Theatrical Outfit is presenting a work of cinematic theatre called “The Catastrophist,” written by Lauren Gunderson and directed by Jasson Minadakis. It is running through March 21; please see the Outfit’s website below.
Many Atlantans are familiar with Ms. Gunderson, the Atlanta born and San Francisco based writer who has become the most produced playwright in America, except Shakespeare (she’s probably tired of hearing that; maybe not).
In Atlanta, we have been treated to such fine works as “Silent Sky,” “The Book of Will,” the “Christmas at Pemberley” series, “Ada and the Memory Machine,” and others. Most of these plays have been performed at Theatrical Outfit, with whom she has a special relationship.
“The Catastrophist” was commissioned by Round House Theatre in Maryland and the Marin County Theatre near San Francisco where Ms. Gunderson is playwright-in- residence.
At the beginning of the pandemic, Ms. Gunderson, like most artists, was somewhat nonplussed. But it just so happens that in real life she is married to Nathan Wolfe, a virologist once named one of TIME Magazine’s most influential people for his work on Ebola and swine flu. He proposed pandemic insurance long before COVID-19, but no one listened. They’re listening now.
Ms. Gunderson herself recruited New York theatre and film actor William DeMeritt to play her husband. This choice was crucial. Mr. DeMeritt is skilled, meticulous, funny, and very charismatic. To me he becomes a sort of Everyman: He is our sole human link to this largely unknown (to most) world of viruses, animals, and the entire universe of cause and effect in which we are living.
Nathan (Mr. DeMeritt) stands on a stage, empty seats in the audience, and talks about “good science—what’s true—what’s really going on.” The setting is San Francisco, 2016, but that changes. Nathan is a scientist, but he’s also a human being with a past, a family, and hopes and dreams as we all have.

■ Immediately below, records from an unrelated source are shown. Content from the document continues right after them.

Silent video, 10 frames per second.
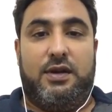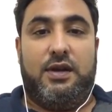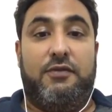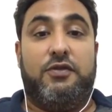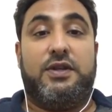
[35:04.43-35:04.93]

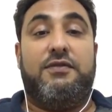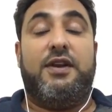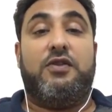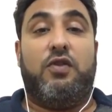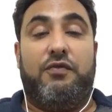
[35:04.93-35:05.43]
Give yourself
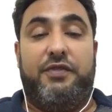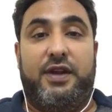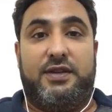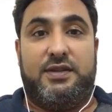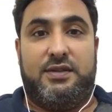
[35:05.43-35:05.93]
that
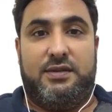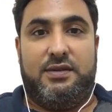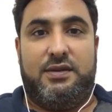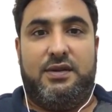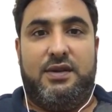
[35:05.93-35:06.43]
confidence.
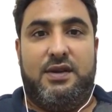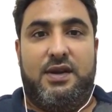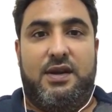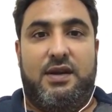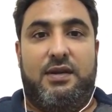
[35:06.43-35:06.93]

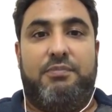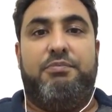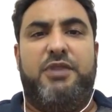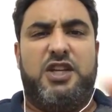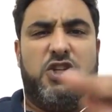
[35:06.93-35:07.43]

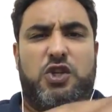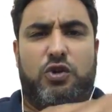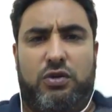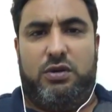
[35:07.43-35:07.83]
Be sure.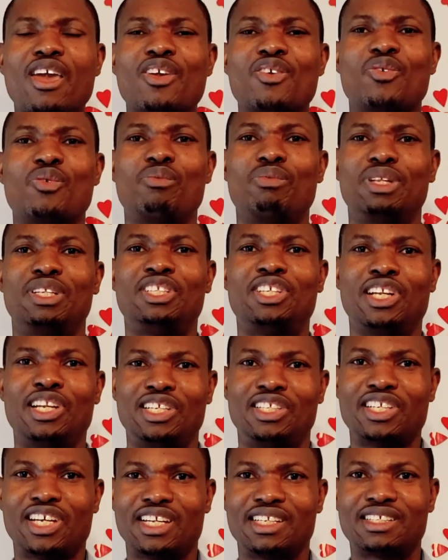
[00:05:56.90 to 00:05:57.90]
you'll be
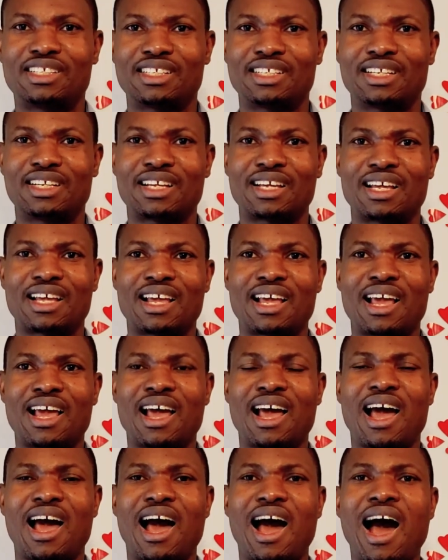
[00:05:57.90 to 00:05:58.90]
diligent
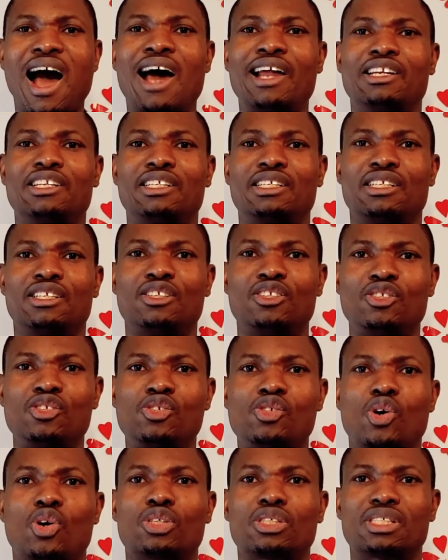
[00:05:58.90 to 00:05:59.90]
and
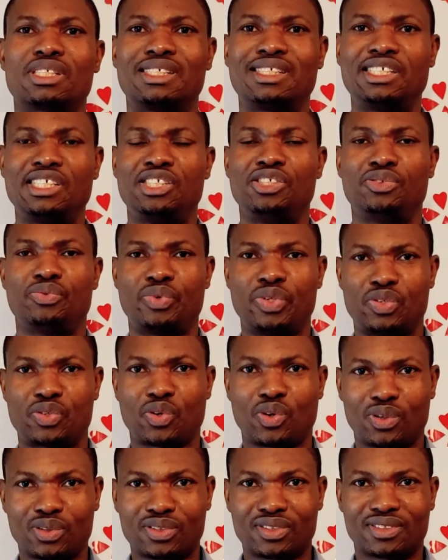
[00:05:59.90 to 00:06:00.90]
not see the
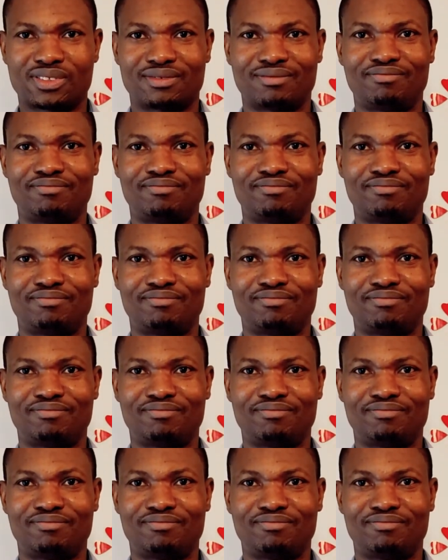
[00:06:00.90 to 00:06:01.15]
results.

Please do not think of “The Catastrophist” as merely a scientific treatise; it is a drama in which not only Nathan but all of us, by implication, play vital parts. When Nathan passionately talks about the effects of pandemics, he says we’re not just talking about the loss of life; but the loss of livelihood; how the pandemic cuts off the planet from its own future. There are tears in his eyes at various moments; after this past year, all of us understand exactly what he’s talking about.
He also talks quite a bit about his father, his wife, his children—again, the play is not all science and viruses. Ms. Gunderson’s Nathan touches the germ of life (no pun here) and celebrates it with verbal beauty. “One’s own future is the hardest to see.”
We must give credit to lighting designer Wen-Ling Liao, composer and sound designer Chris Houston, director of photography and editor Peter Ruocco, and of course director Minadakis.
Earlier I called the piece cinematic theatre, and it is. I’ve been in love with live theatre too long not to realize that if the live actor William DeMeritt were in front of us, one’s response is even deeper. But this is a work that I would urge you to see. In less than 90 minutes, Lauren Gunderson’s play has the potential to take you somewhere else.
For information on how to stream the play, visit theatricaloutfit.org.